Records provided Start Marker
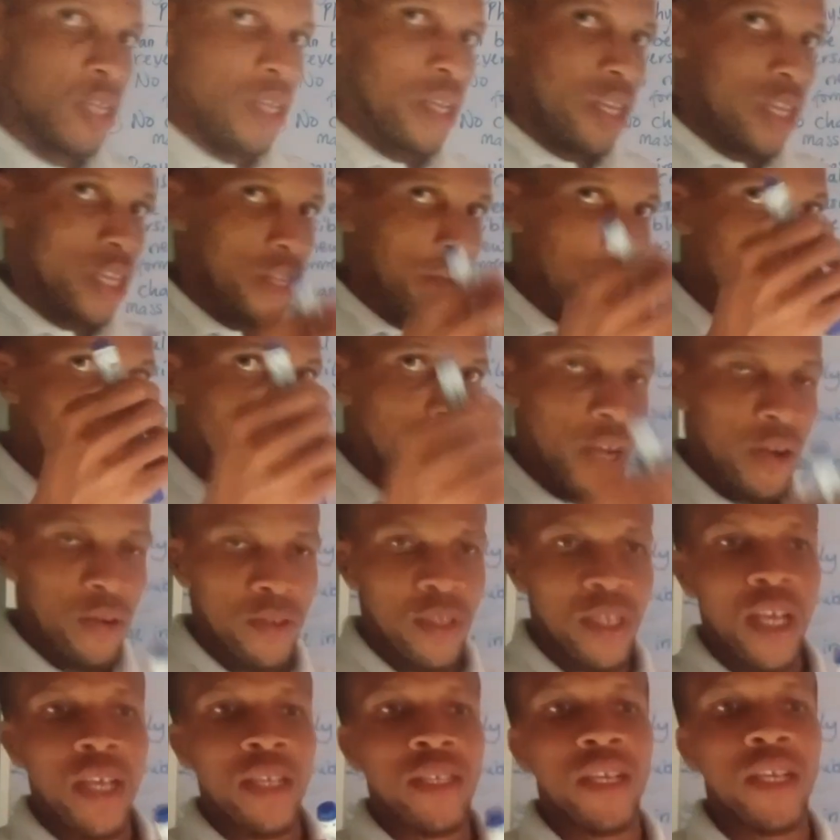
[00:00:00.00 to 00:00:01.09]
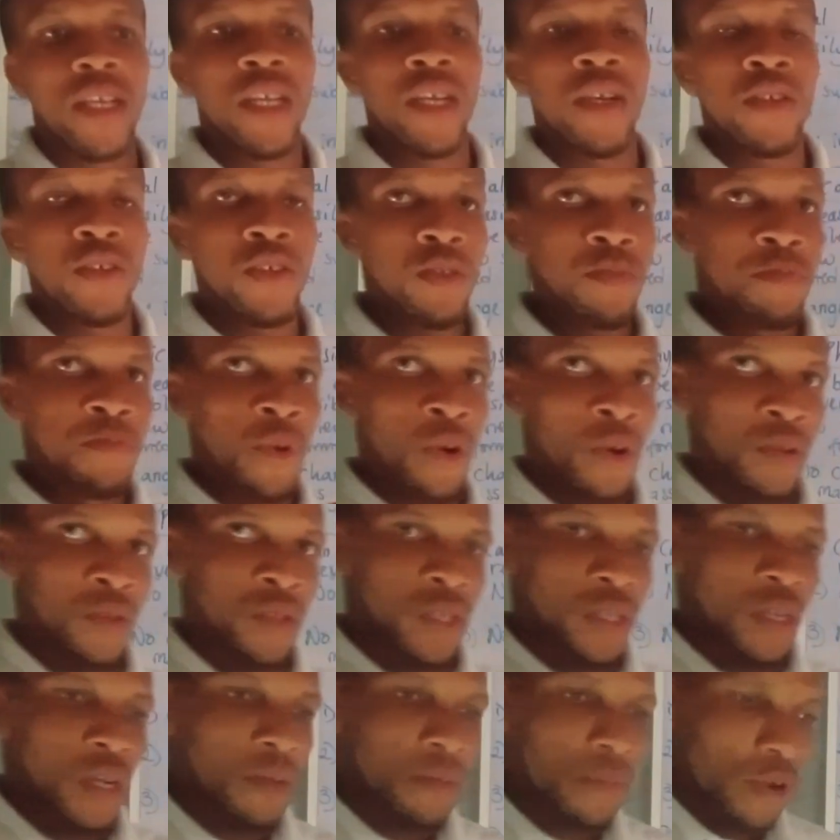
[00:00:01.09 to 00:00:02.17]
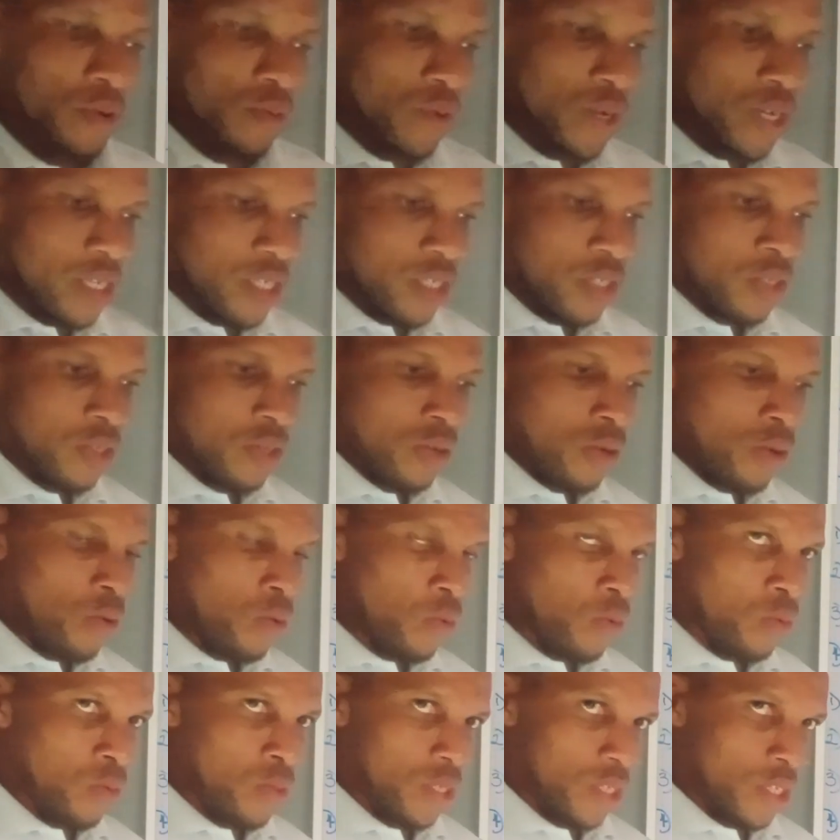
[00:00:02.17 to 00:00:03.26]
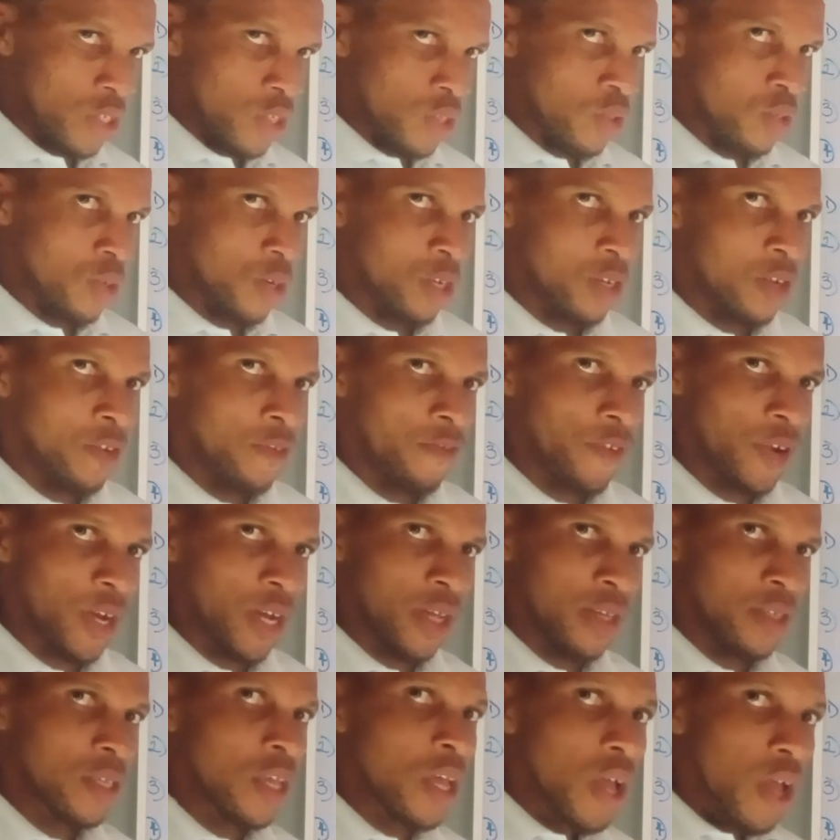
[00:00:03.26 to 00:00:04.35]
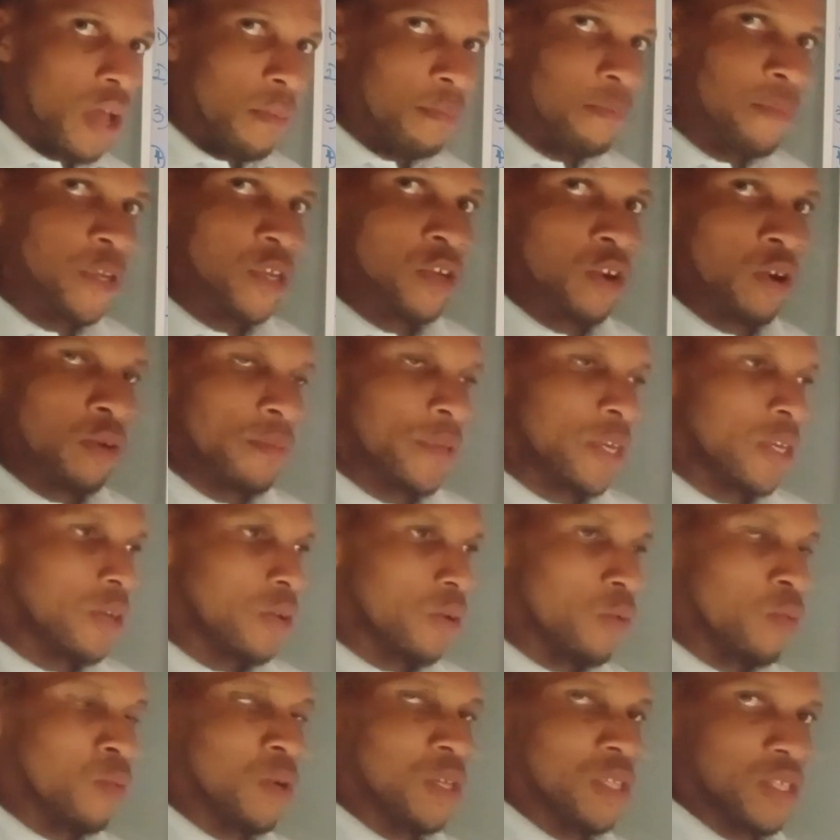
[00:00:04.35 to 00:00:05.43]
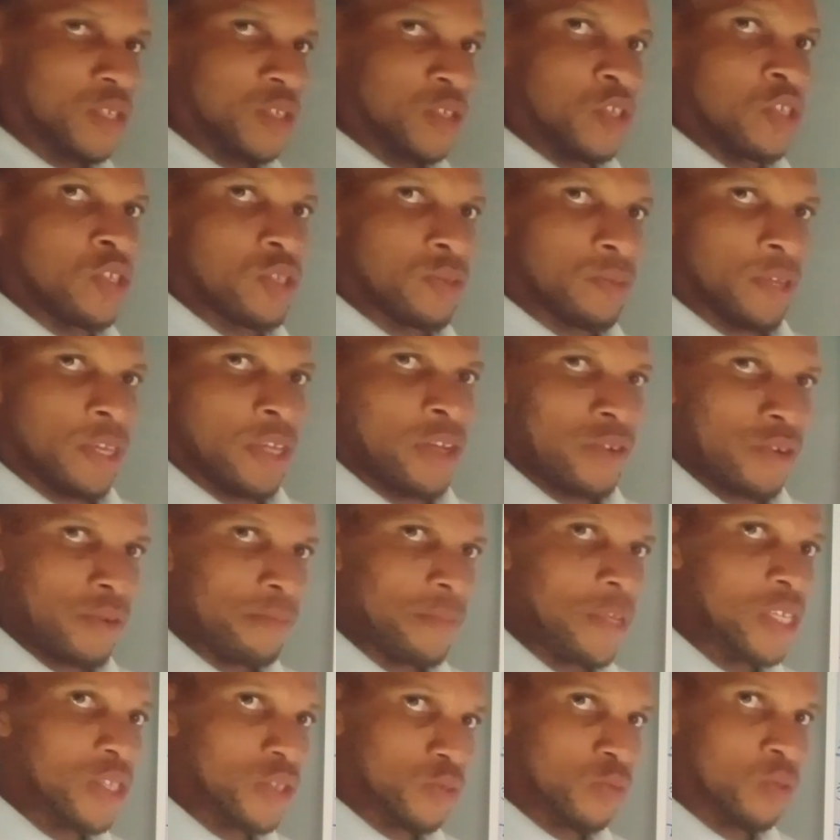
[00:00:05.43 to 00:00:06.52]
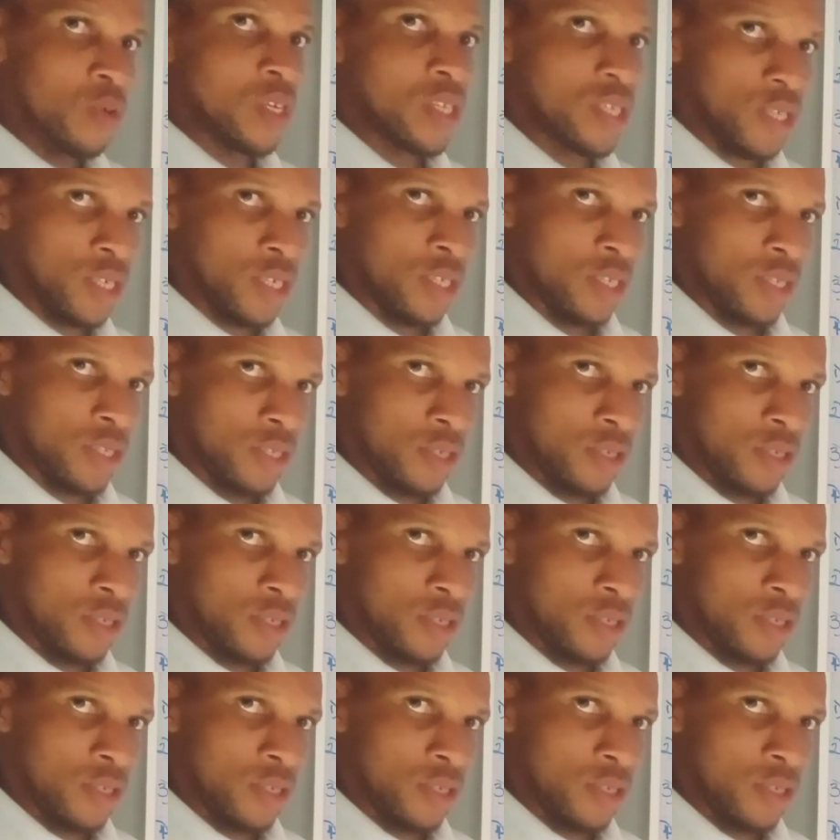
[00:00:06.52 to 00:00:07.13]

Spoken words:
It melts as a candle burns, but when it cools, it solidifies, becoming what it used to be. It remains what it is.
Records provided End Marker
Records provided Start Marker
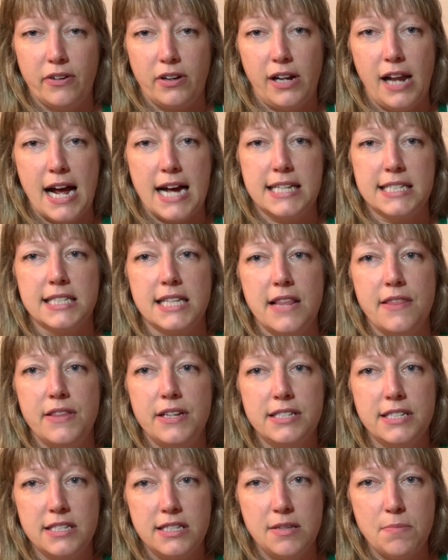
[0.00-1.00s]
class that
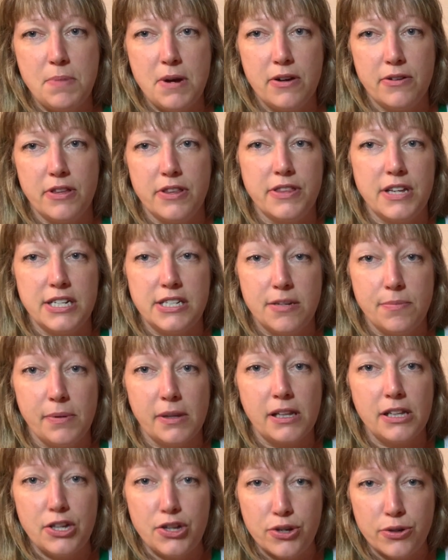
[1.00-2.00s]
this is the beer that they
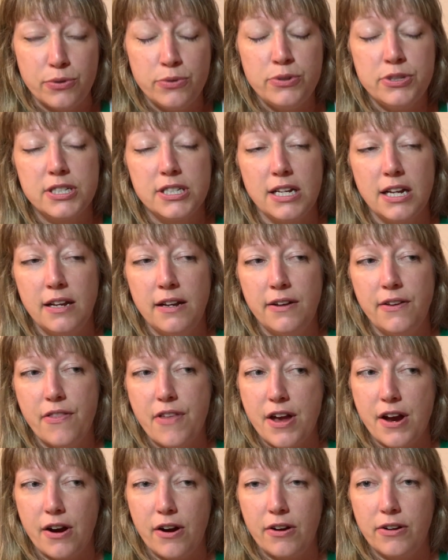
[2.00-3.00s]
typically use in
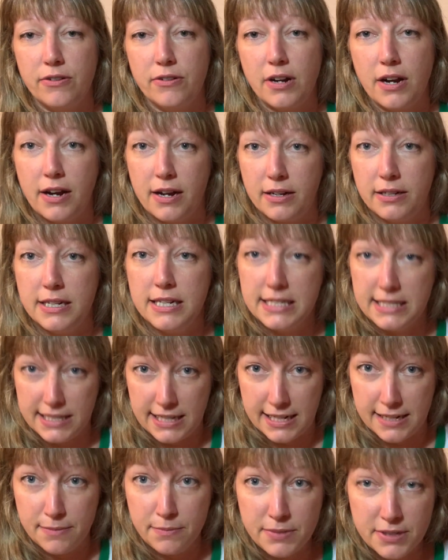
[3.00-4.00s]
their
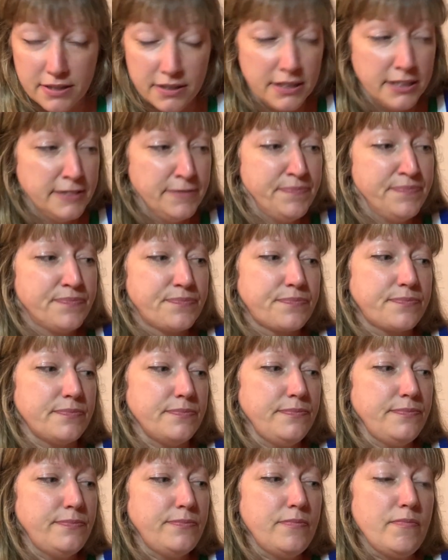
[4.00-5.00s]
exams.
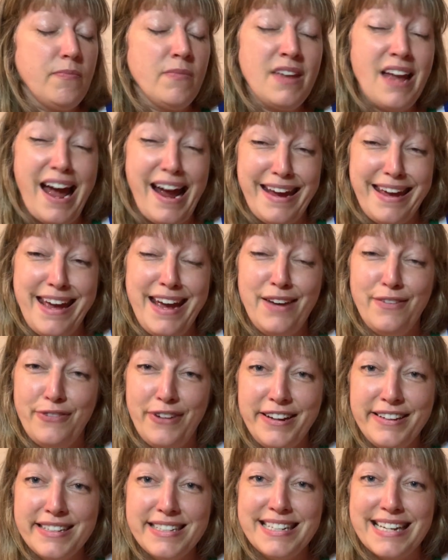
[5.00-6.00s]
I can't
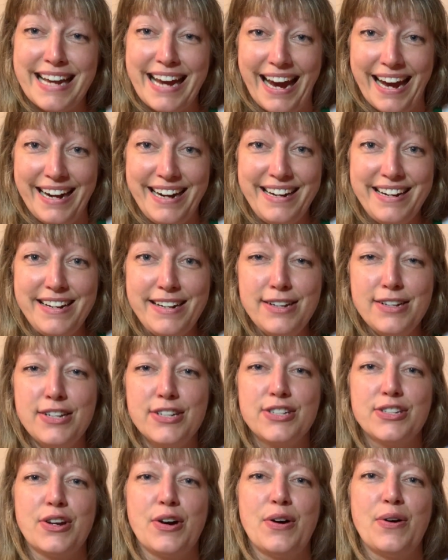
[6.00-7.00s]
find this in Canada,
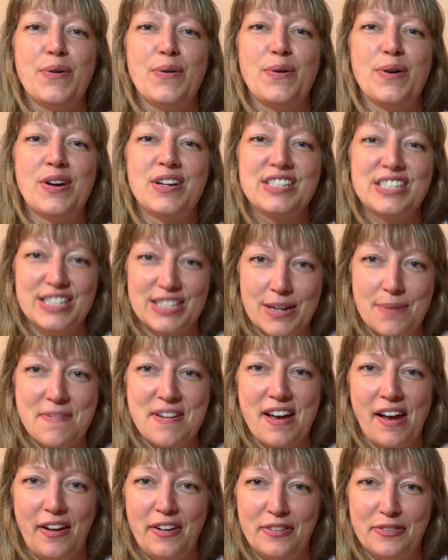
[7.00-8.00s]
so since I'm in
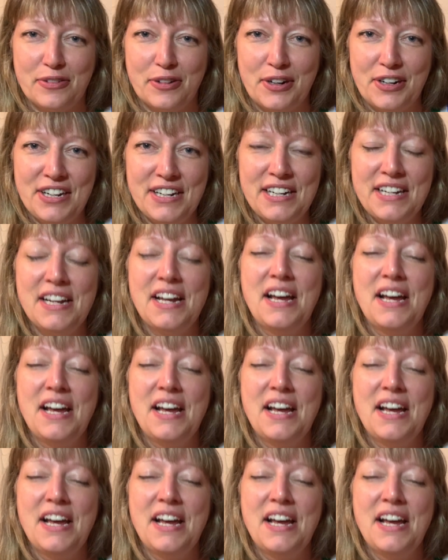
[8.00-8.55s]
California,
Records provided End Marker
◆ Task objective:
Leaving all pictures out, output exactly the lines of the material above from the line with "[00:00:00.00 to 00:00:01.09]" to the line with "[00:00:06.52 to 00:00:07.13]", both included.

◆ Reply to the task:
[00:00:00.00 to 00:00:01.09]
[00:00:01.09 to 00:00:02.17]
[00:00:02.17 to 00:00:03.26]
[00:00:03.26 to 00:00:04.35]
[00:00:04.35 to 00:00:05.43]
[00:00:05.43 to 00:00:06.52]
[00:00:06.52 to 00:00:07.13]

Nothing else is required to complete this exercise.